With the pictures set aside, write out all of the data exactly as it stands.

Records to process below:

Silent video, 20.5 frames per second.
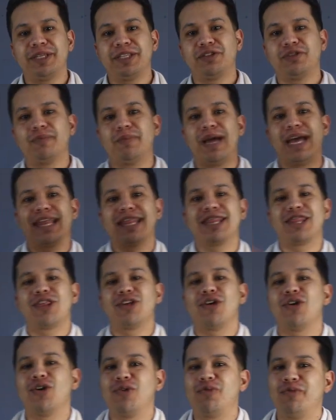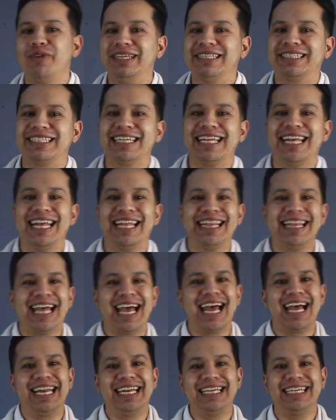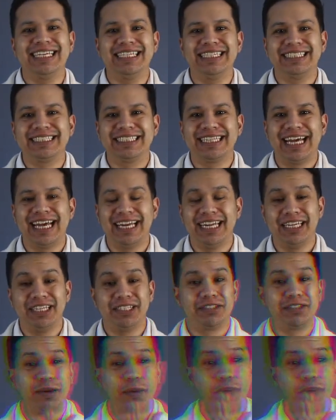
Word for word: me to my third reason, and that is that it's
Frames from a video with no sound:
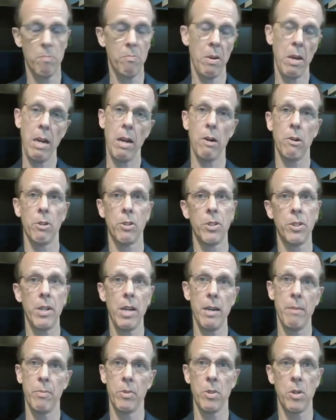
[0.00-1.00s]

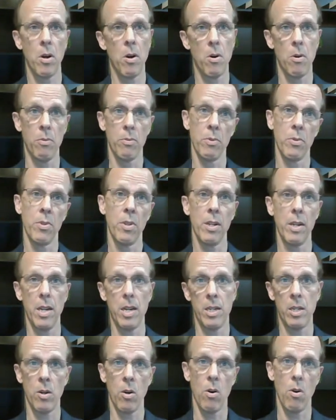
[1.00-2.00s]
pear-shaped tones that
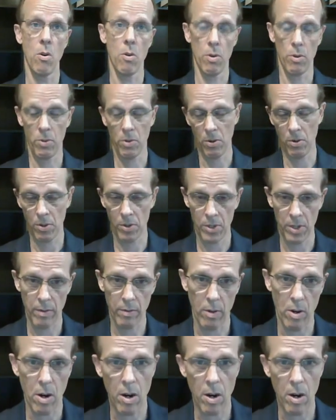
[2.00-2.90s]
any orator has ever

End of Records to process.

#### Result of this task:
Silent video, 20.5 frames per second.
Word for word: me to my third reason, and that is that it's
Frames from a video with no sound:
[0.00-1.00s]

[1.00-2.00s]
pear-shaped tones that
[2.00-2.90s]
any orator has ever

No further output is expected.